Equilibrium applies to **reversible reactions**, meaning as products are formed, some are also converting back to the original reactants.
At equilbrium, the **rate of forward reaction = rate of backwards reaction**.

Initially the rate of forward reaction is much higher than the rate of backwards reaction, as the concentration of reactants is very high, and reduces over time as more products form.

In an reversible reaction **not all reactants end up as products**, there is never 100% conversion.

## Dynamic equilbrium

- Equilibrium may only be obtained in a closed system
- rate of forward reaction = rate of backward reaction
- Catalysts have no effect on the equilibrium point
- Observable or physical properties should remain constant

## Equilibrium constants

$K_c$ - the equlibrium values expressed as concentration in $mol\ dm^{-3}$

$K_p$ - the equilbrium values expressed as partial pressures (See Equilibrium 2)

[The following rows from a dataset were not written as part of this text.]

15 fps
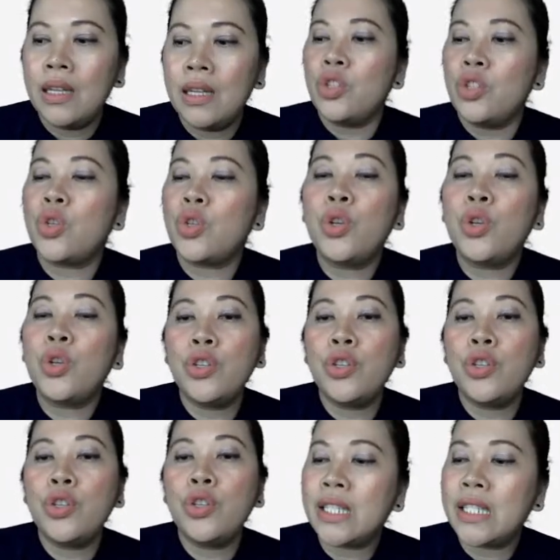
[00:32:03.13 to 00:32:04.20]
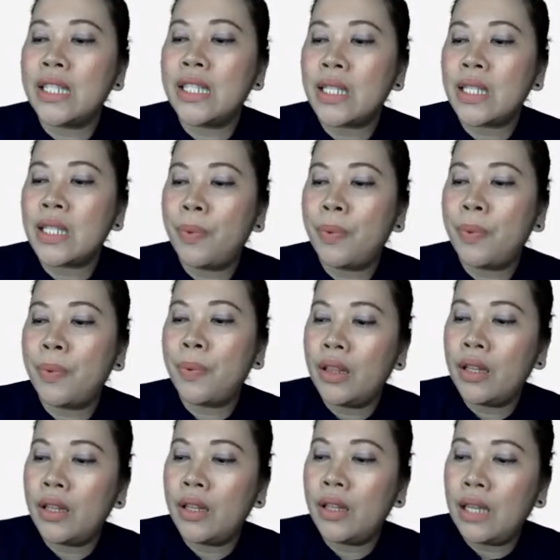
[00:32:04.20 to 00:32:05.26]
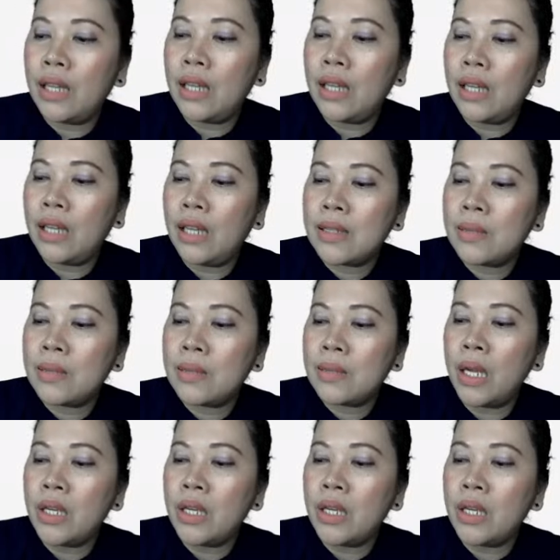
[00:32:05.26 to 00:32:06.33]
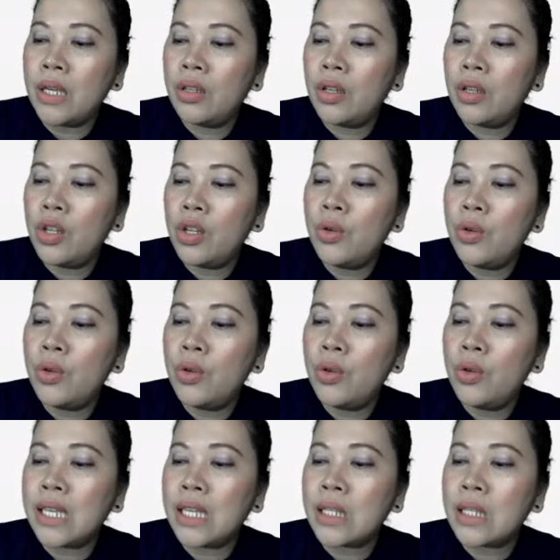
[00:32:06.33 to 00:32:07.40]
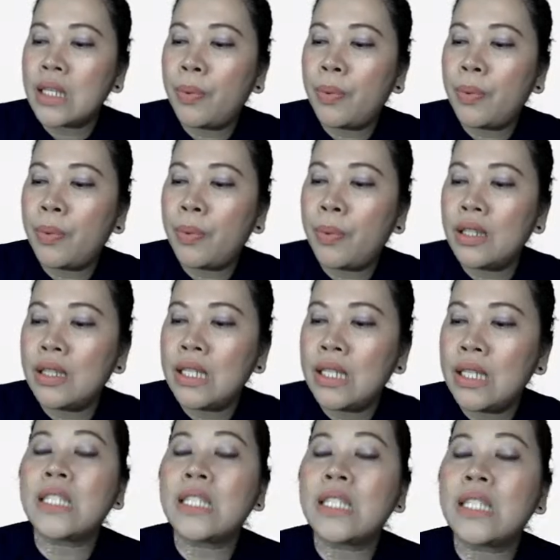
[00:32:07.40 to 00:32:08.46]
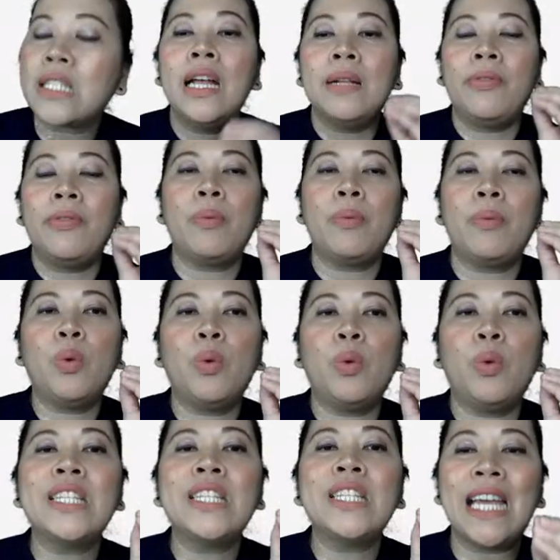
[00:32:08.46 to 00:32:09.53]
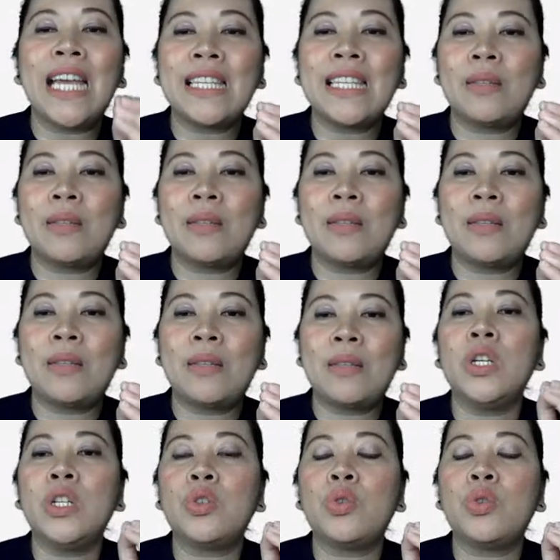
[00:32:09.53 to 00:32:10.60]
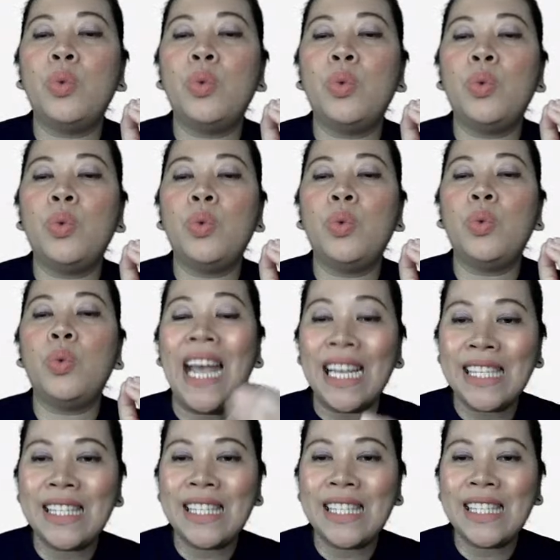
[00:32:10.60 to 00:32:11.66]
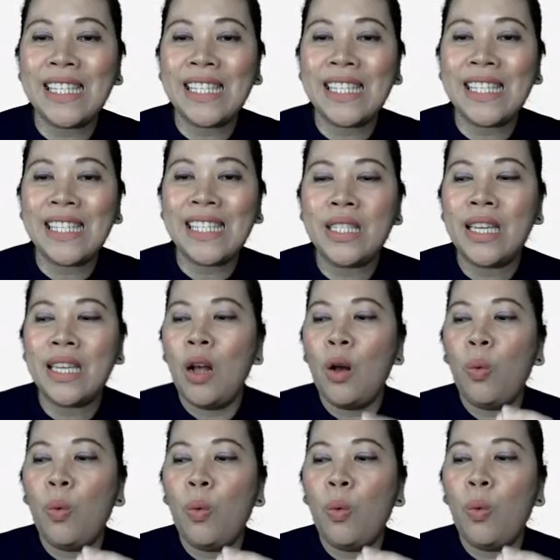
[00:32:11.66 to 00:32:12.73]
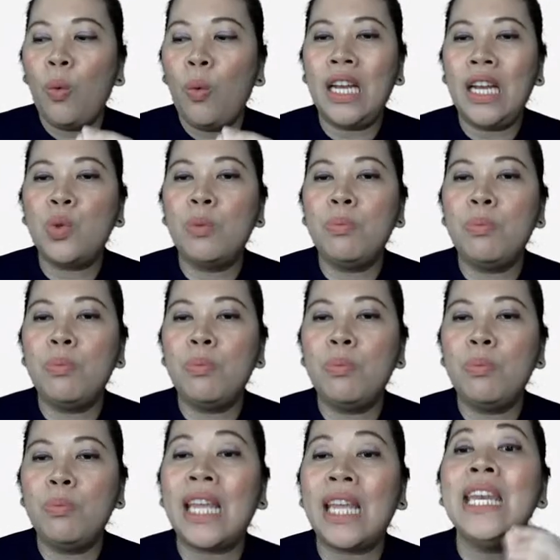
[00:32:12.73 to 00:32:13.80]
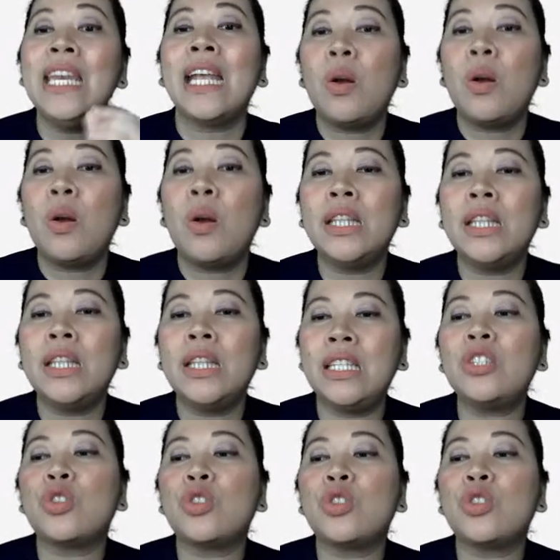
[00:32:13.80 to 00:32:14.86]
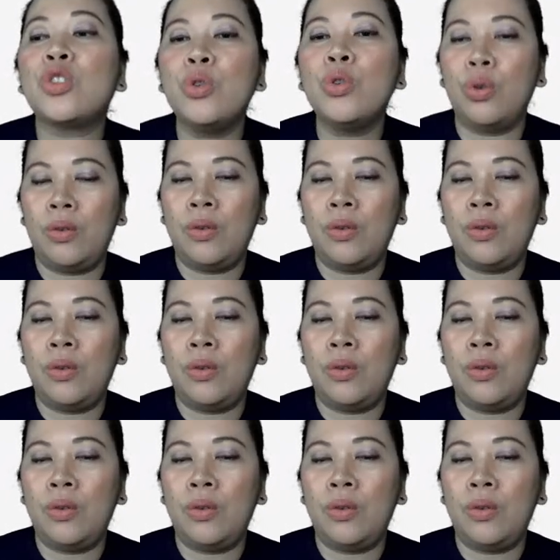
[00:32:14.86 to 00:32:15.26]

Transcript: So you use the test point, as mentioned. Use a test point. Test from the word test, meaning we will test the point whether it will make the inequality true.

## Equilibrium calculations

for an equilbrium reaction in the form: \begin{equation}aA+bB\ \rightleftharpoons\ cC+dD\end{equation} and at a constant temperature Kc is shown by: \begin{align}\frac{\left[C\right]^c\ast\left[D\right]^d}{\left[A\right]^a\ast\left[B\right]^b}=\ K_c\end{align} For example: \begin{equation}K_c=\left[\frac{\left[NH_3\right]^2}{\left[N_2\right]^1\ast\left[H_2\right]^3}\right]\end{equation} The most important part of these calculations are units, as they vary based in the ratios of the reactants. To work them out: \begin{equation}\frac{\left(mol\ dm^{-3}\right)^2}{\left(mol\ dm^{-3}\right)^1\ast\left(mol\ dm^{-3}\right)^3}=\left(mol\ dm^{-3}\right)^{2-1-3}=\left(mol^{-2}dm^6\right)\end{equation}